Records drawn from a dataset
● ● ● ● ●

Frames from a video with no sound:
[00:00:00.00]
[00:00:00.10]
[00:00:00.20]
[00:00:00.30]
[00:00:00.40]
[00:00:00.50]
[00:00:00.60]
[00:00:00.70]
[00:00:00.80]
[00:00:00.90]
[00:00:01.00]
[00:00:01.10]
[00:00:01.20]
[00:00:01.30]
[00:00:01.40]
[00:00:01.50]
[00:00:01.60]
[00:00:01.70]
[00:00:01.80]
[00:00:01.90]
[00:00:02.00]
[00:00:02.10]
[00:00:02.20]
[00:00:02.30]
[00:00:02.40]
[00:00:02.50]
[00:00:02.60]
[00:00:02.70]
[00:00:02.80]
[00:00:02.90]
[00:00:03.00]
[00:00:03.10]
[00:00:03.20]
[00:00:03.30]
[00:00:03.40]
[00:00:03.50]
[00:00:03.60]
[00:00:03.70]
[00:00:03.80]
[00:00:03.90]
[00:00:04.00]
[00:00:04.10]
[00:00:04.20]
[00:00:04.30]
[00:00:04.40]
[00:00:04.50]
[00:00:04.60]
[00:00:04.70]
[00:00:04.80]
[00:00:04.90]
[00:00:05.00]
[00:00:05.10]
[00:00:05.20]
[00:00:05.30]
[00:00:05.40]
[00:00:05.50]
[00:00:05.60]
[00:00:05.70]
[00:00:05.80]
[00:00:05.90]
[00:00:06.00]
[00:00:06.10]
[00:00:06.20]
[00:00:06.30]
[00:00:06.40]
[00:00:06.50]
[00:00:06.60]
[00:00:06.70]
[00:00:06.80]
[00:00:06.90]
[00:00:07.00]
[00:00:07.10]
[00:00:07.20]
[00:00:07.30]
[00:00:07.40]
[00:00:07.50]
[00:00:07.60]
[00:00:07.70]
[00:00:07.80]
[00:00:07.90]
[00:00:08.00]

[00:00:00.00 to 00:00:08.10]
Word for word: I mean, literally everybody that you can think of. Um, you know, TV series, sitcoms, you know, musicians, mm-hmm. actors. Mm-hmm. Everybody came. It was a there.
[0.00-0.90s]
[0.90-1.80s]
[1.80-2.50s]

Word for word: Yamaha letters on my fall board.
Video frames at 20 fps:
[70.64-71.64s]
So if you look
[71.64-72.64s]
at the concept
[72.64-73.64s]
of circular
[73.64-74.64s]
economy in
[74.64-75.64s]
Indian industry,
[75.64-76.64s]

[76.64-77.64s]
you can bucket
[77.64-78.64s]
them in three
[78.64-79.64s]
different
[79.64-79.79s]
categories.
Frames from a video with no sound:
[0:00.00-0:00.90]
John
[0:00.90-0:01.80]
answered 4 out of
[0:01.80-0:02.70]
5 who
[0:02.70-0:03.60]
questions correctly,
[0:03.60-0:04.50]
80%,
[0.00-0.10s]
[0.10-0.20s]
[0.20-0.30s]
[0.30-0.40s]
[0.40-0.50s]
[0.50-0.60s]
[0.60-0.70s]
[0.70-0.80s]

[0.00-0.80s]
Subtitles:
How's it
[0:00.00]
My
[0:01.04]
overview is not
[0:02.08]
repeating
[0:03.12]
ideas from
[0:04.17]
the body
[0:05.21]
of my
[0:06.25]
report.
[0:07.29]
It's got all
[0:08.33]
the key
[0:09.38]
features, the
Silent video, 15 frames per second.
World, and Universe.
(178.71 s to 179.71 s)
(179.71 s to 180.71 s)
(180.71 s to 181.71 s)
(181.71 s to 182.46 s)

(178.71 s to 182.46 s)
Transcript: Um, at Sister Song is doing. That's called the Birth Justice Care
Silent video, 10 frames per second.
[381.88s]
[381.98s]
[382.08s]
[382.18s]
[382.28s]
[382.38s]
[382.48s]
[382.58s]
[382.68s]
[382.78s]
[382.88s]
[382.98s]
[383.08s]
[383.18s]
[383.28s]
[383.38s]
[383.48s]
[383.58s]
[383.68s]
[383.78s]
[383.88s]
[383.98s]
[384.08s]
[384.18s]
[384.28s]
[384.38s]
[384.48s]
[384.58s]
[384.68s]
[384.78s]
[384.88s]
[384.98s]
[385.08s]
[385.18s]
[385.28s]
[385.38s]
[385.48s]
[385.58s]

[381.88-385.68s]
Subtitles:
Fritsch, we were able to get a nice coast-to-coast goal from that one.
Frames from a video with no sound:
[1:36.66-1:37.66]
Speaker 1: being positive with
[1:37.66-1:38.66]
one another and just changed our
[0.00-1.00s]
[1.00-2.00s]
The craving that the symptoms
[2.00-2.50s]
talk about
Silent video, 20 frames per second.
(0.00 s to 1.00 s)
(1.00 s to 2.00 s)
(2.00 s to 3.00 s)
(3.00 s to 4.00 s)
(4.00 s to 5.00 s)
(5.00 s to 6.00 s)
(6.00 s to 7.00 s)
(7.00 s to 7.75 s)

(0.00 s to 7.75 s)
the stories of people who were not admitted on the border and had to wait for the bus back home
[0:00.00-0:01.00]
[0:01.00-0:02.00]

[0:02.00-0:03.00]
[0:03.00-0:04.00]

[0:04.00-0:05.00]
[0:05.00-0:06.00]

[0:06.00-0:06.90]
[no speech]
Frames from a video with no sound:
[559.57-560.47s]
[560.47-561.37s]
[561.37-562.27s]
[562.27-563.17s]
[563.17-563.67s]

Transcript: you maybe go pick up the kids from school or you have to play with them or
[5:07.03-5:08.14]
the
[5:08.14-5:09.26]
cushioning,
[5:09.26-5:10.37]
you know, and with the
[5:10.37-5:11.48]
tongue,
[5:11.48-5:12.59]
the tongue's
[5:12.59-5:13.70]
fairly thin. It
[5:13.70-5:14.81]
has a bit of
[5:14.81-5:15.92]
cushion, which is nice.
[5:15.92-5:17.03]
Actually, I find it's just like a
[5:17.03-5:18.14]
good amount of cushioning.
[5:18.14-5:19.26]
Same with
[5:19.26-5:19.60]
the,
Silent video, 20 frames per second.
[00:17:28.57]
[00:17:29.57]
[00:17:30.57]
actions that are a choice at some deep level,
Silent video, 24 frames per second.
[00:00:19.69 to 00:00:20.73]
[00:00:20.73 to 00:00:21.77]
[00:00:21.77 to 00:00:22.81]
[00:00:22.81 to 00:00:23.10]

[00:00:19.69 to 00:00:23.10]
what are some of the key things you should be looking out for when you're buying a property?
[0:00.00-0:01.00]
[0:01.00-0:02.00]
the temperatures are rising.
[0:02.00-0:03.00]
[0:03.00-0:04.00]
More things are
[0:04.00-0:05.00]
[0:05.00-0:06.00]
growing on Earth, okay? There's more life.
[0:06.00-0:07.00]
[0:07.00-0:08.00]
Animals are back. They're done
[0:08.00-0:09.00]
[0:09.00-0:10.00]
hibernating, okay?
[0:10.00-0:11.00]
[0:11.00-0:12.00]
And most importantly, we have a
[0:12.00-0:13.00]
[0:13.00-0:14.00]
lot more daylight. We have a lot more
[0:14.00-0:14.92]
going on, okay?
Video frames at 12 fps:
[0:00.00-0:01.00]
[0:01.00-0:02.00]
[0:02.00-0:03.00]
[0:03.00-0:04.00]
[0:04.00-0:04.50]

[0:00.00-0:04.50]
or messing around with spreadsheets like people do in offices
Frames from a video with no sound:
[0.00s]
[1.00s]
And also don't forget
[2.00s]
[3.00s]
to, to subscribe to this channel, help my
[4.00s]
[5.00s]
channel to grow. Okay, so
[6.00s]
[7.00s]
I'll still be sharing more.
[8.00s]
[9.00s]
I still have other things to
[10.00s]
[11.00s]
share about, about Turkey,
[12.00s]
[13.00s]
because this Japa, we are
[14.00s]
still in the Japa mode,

● ● ● ● ●

**Exercise**:
Would you copy, unchanged, the stretch of the records above that begins at the line containing "[563.17-563.67s]" and ends at the line containing "[00:00:19.69 to 00:00:20.73]", and only that?

**Task answer**:
[563.17-563.67s]

Transcript: you maybe go pick up the kids from school or you have to play with them or
[5:07.03-5:08.14]
the
[5:08.14-5:09.26]
cushioning,
[5:09.26-5:10.37]
you know, and with the
[5:10.37-5:11.48]
tongue,
[5:11.48-5:12.59]
the tongue's
[5:12.59-5:13.70]
fairly thin. It
[5:13.70-5:14.81]
has a bit of
[5:14.81-5:15.92]
cushion, which is nice.
[5:15.92-5:17.03]
Actually, I find it's just like a
[5:17.03-5:18.14]
good amount of cushioning.
[5:18.14-5:19.26]
Same with
[5:19.26-5:19.60]
the,
Silent video, 20 frames per second.
[00:17:28.57]
[00:17:29.57]
[00:17:30.57]
actions that are a choice at some deep level,
Silent video, 24 frames per second.
[00:00:19.69 to 00:00:20.73]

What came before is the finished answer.